→ **Task**
Skipping all pictures, please restate word for word the lines from the one that contains "Video frames at" through the last line of the entries.

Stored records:
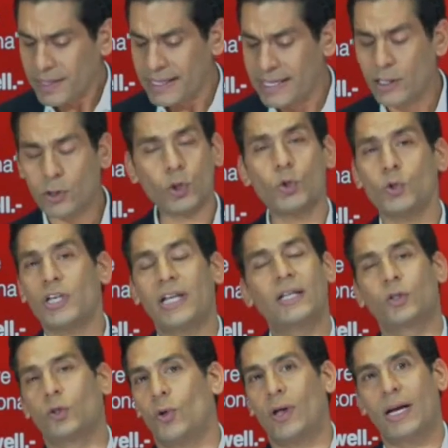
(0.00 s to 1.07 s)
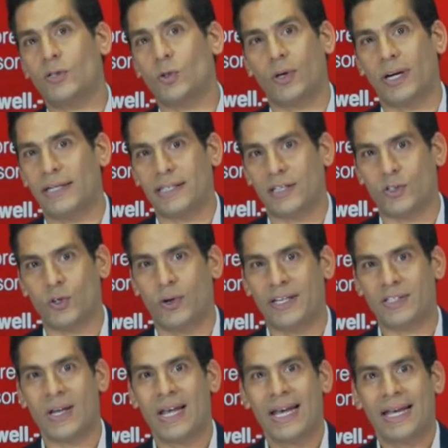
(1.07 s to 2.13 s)
Y esto sucede en todas las
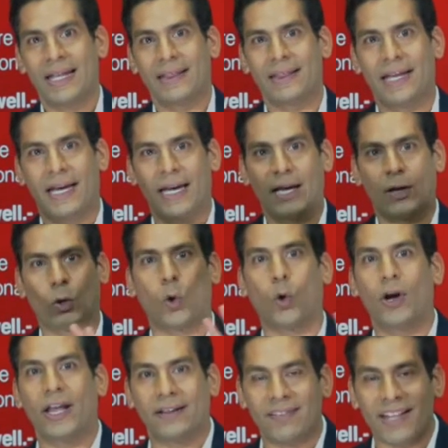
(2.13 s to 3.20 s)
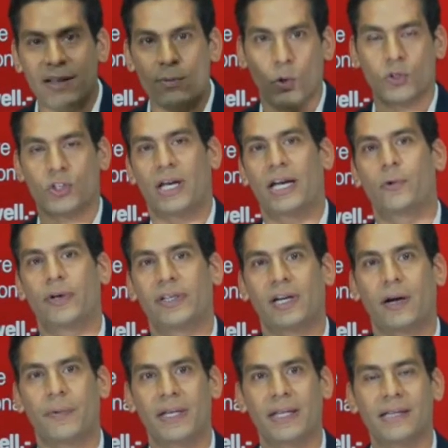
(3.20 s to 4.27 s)
organizaciones de colectivos en
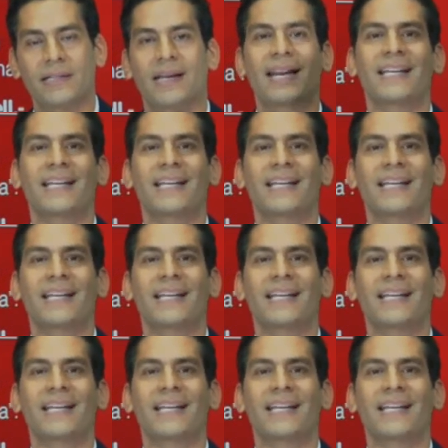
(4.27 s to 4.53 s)
nuestras vidas.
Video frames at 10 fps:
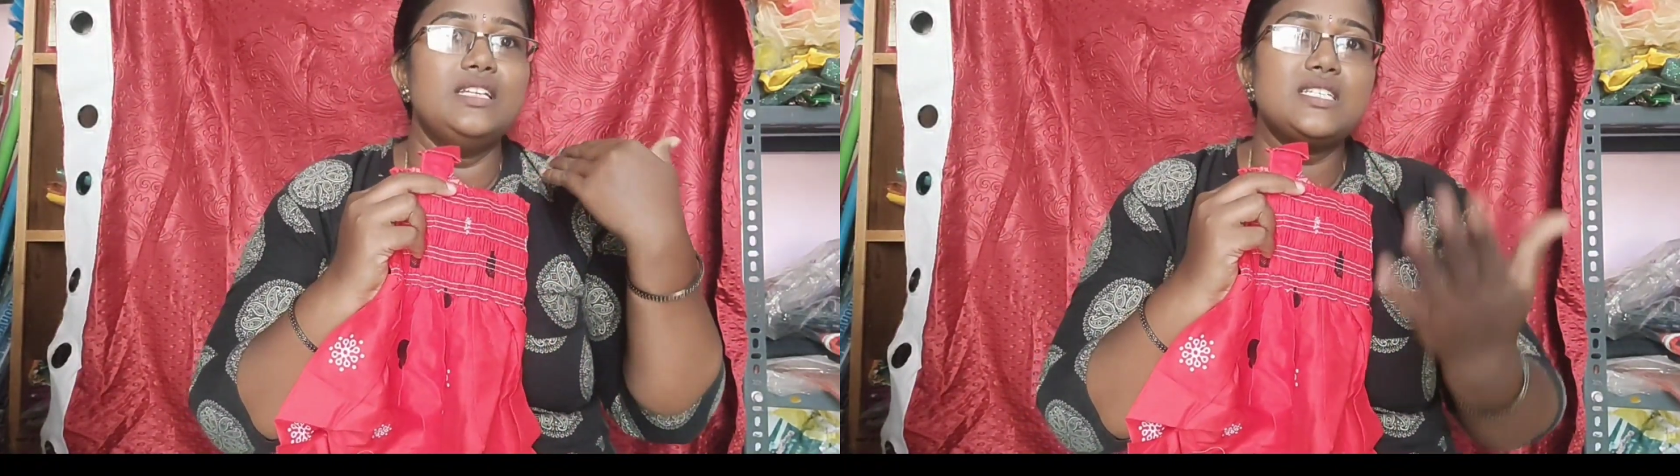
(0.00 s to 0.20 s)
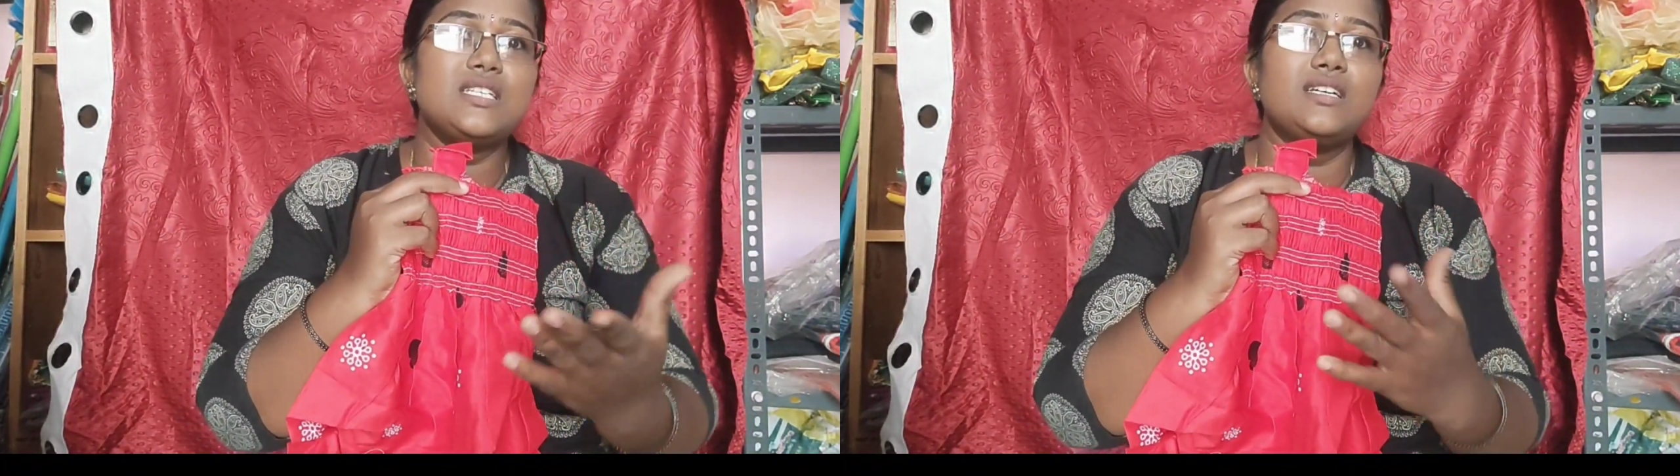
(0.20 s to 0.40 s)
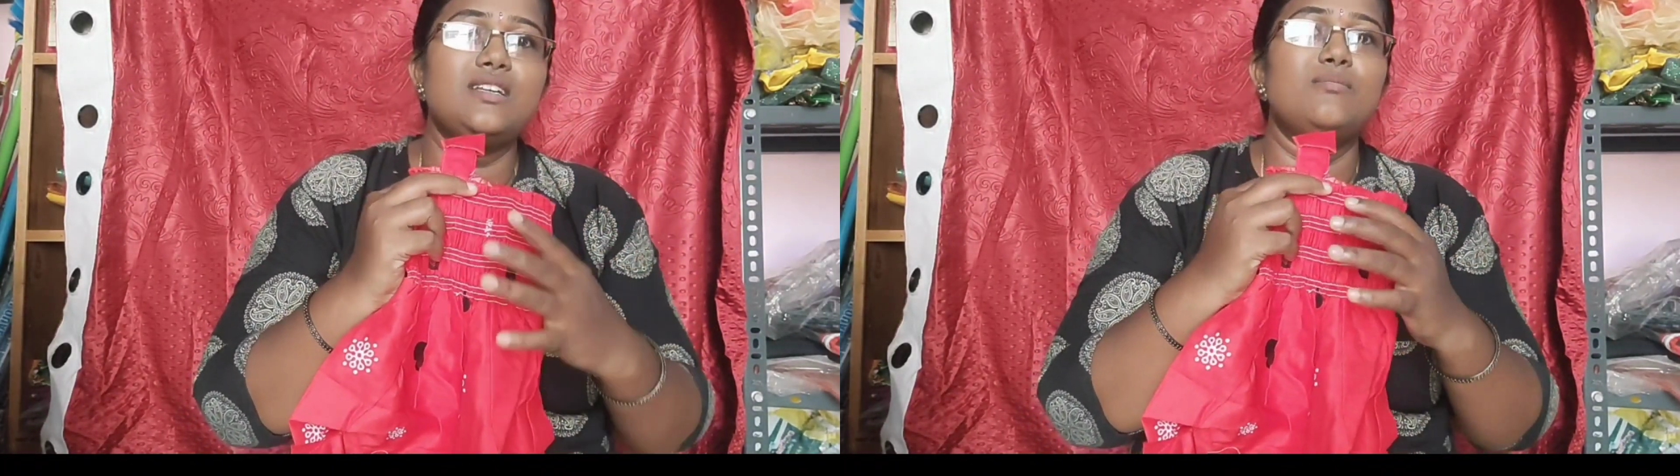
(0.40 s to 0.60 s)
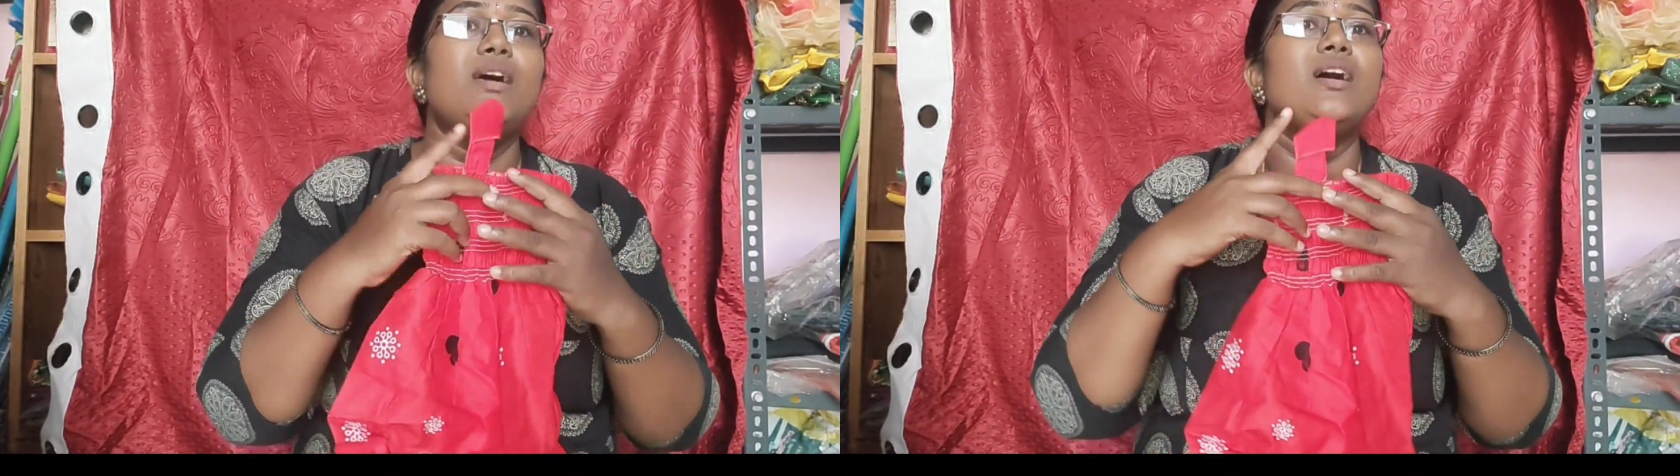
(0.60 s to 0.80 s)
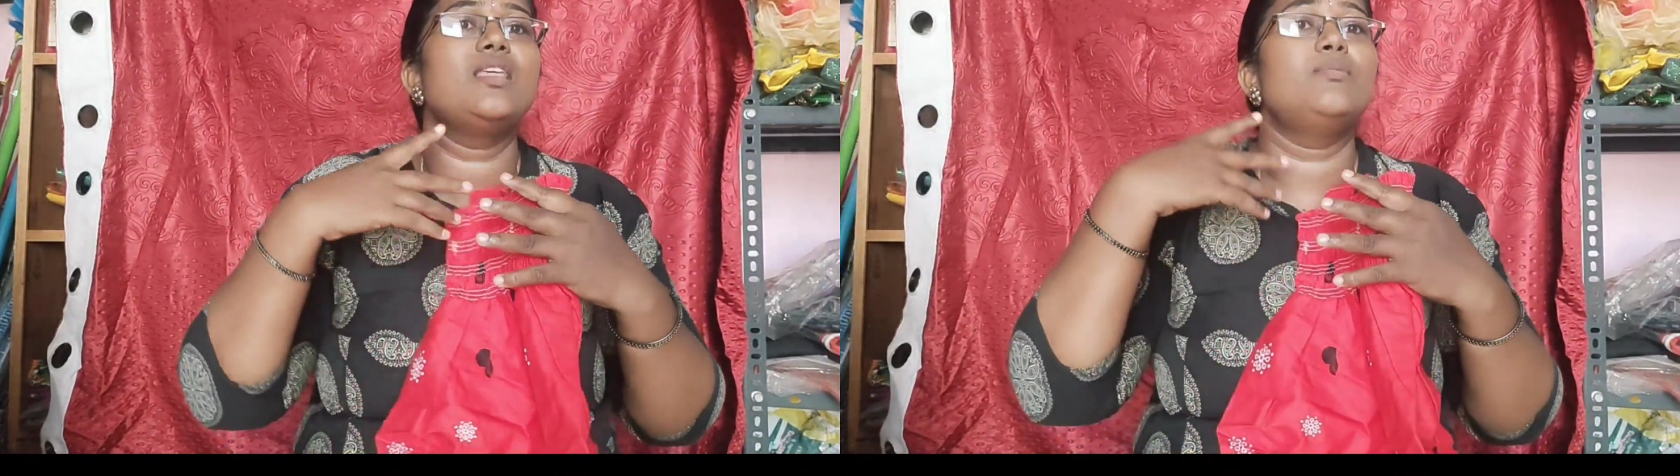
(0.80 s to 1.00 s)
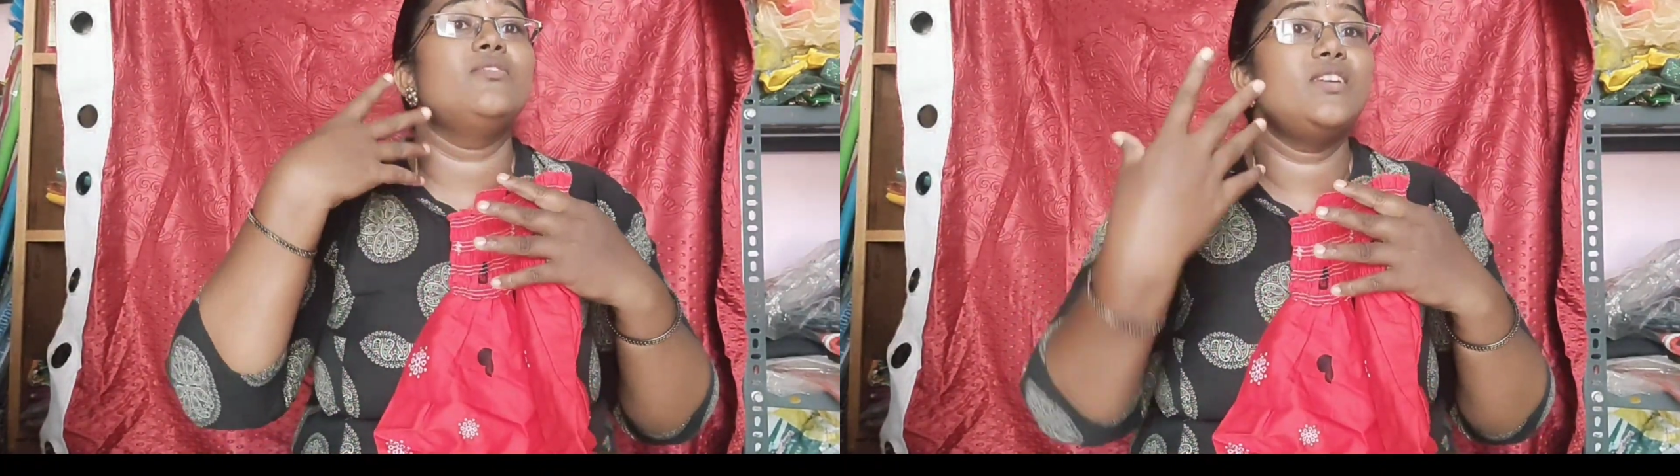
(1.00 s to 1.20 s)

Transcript: இன்ஸ்டாகிராமில் அதே போல்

→ **Written answer**
Video frames at 10 fps:
(0.00 s to 0.20 s)
(0.20 s to 0.40 s)
(0.40 s to 0.60 s)
(0.60 s to 0.80 s)
(0.80 s to 1.00 s)
(1.00 s to 1.20 s)

Transcript: இன்ஸ்டாகிராமில் அதே போல்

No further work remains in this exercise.